Problem description - Pictures aside, print all of the data below exactly as written.

Collected data -
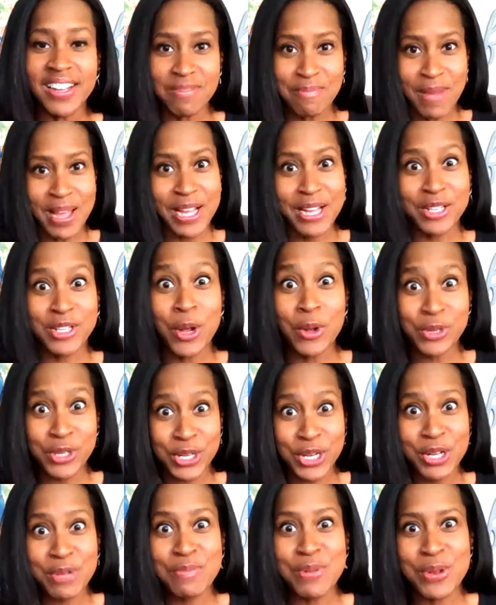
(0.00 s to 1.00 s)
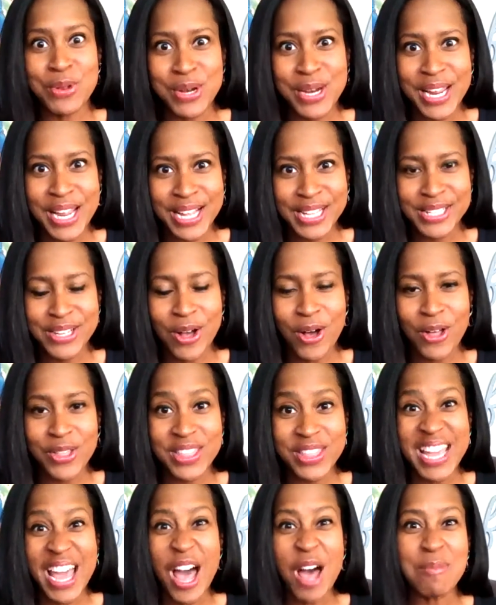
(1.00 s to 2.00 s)
my coaching community is called
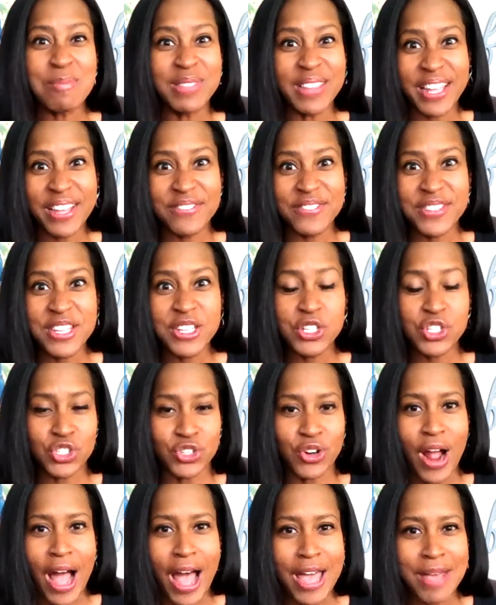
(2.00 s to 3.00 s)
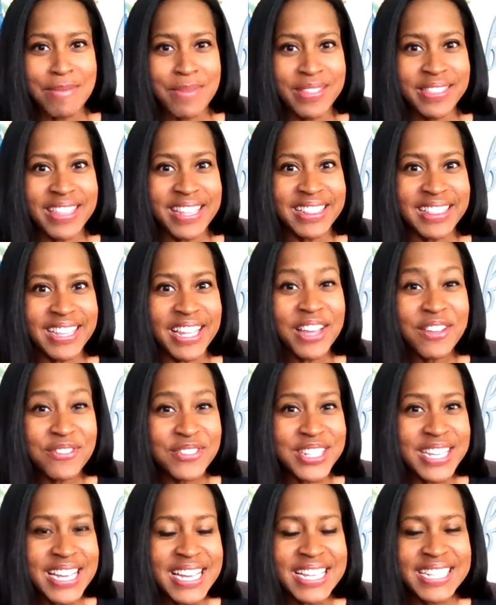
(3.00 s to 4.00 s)
the Uplift Tribe. The
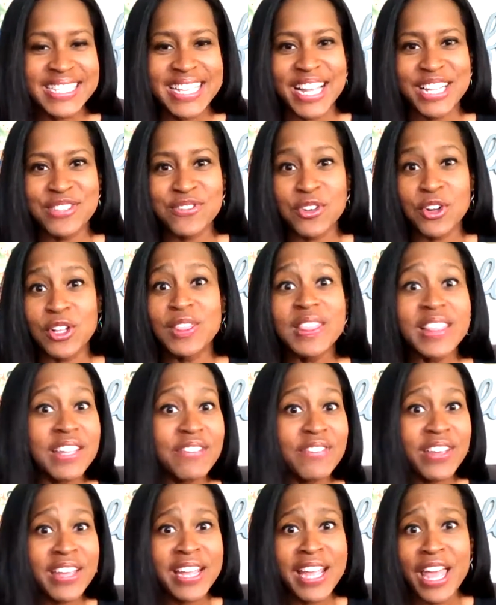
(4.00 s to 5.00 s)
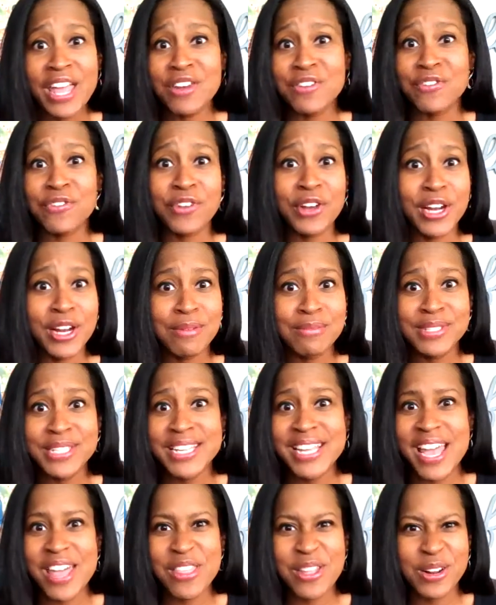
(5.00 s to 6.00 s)
Lift stands for Living in Freedom
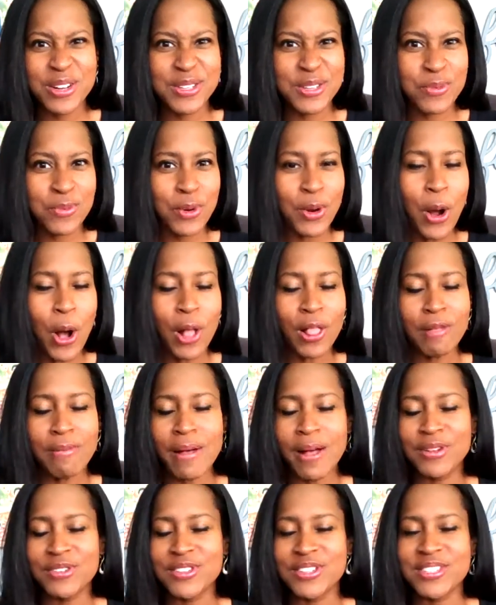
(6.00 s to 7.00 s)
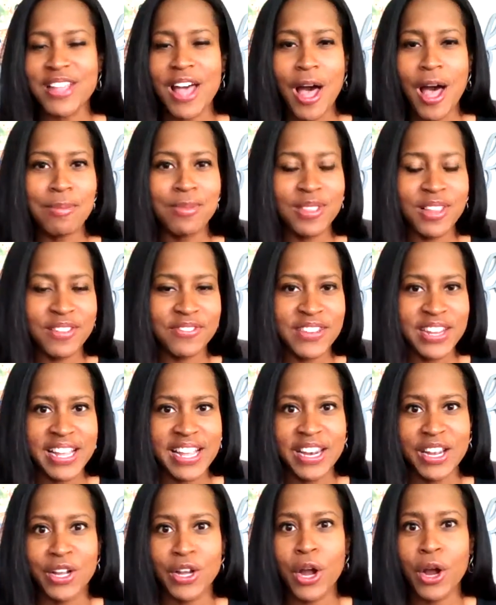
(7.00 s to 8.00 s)
Together. So we're all about just uplifting
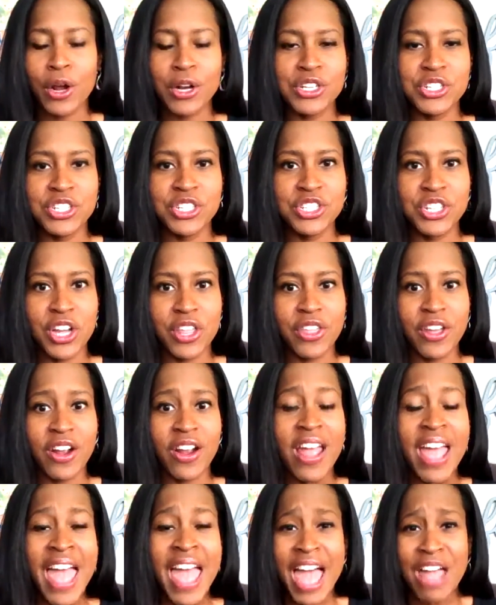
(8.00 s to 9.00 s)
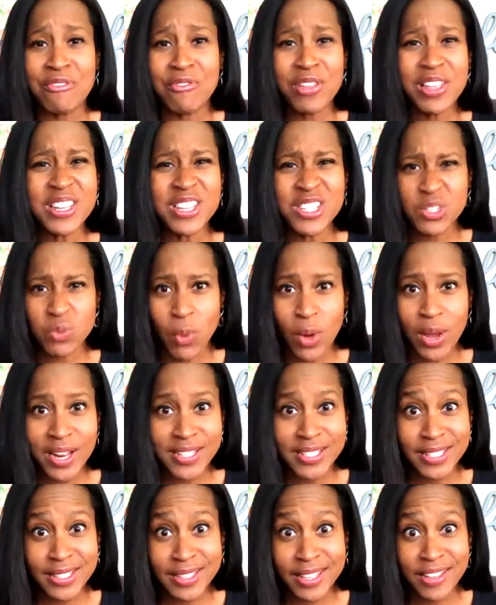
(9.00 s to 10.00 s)
and encouraging each other and really just
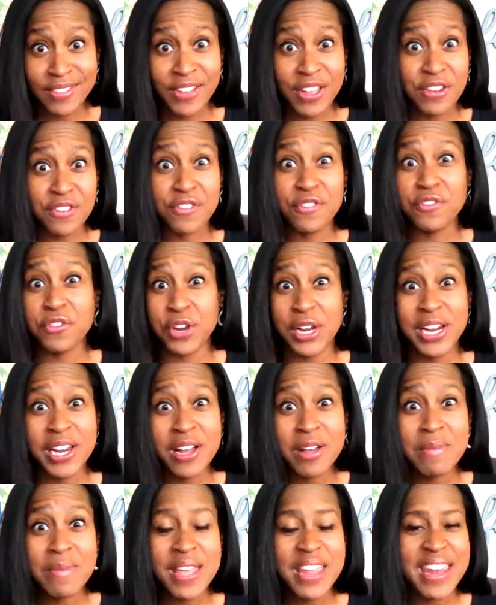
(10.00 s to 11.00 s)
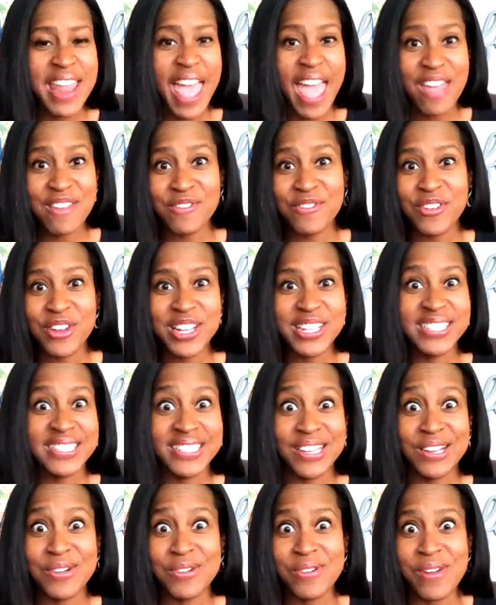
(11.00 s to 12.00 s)
wanting to live in freedom in every
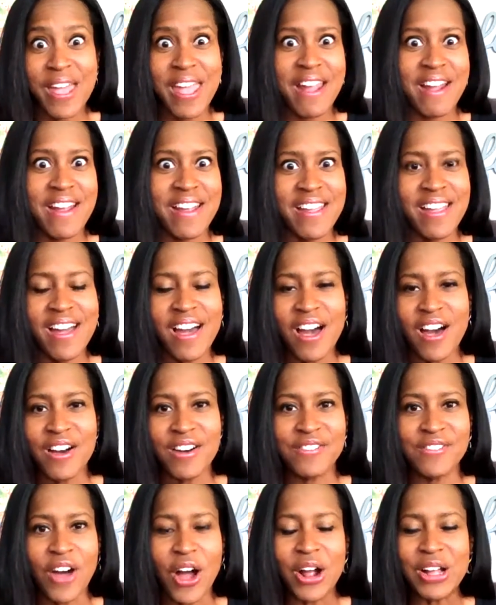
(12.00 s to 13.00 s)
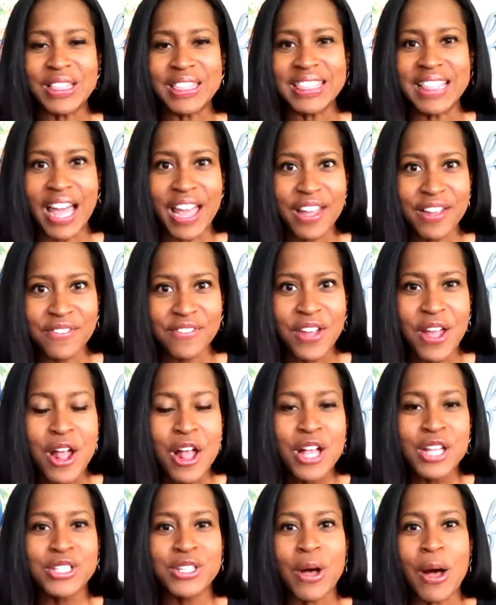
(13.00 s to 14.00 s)
single area of our life.
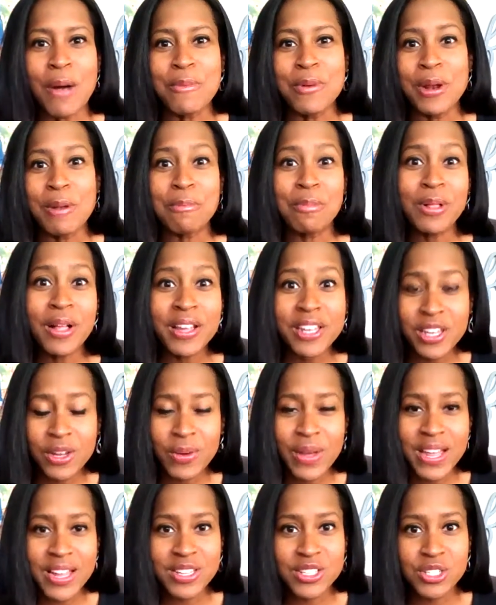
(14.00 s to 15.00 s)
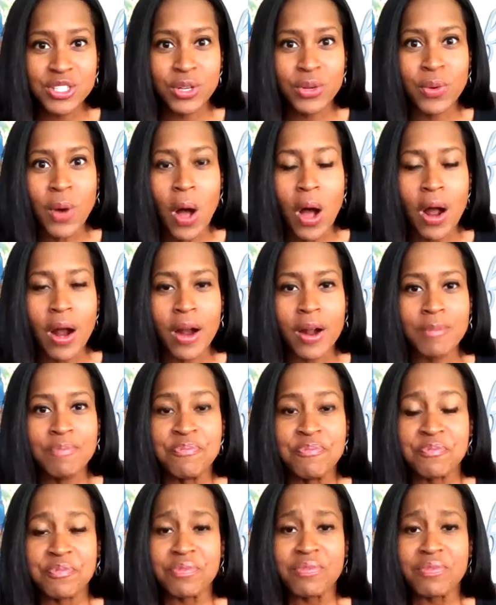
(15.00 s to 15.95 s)
So I'm going to plug you into our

Output for this task -
(0.00 s to 1.00 s)
(1.00 s to 2.00 s)
my coaching community is called
(2.00 s to 3.00 s)
(3.00 s to 4.00 s)
the Uplift Tribe. The
(4.00 s to 5.00 s)
(5.00 s to 6.00 s)
Lift stands for Living in Freedom
(6.00 s to 7.00 s)
(7.00 s to 8.00 s)
Together. So we're all about just uplifting
(8.00 s to 9.00 s)
(9.00 s to 10.00 s)
and encouraging each other and really just
(10.00 s to 11.00 s)
(11.00 s to 12.00 s)
wanting to live in freedom in every
(12.00 s to 13.00 s)
(13.00 s to 14.00 s)
single area of our life.
(14.00 s to 15.00 s)
(15.00 s to 15.95 s)
So I'm going to plug you into our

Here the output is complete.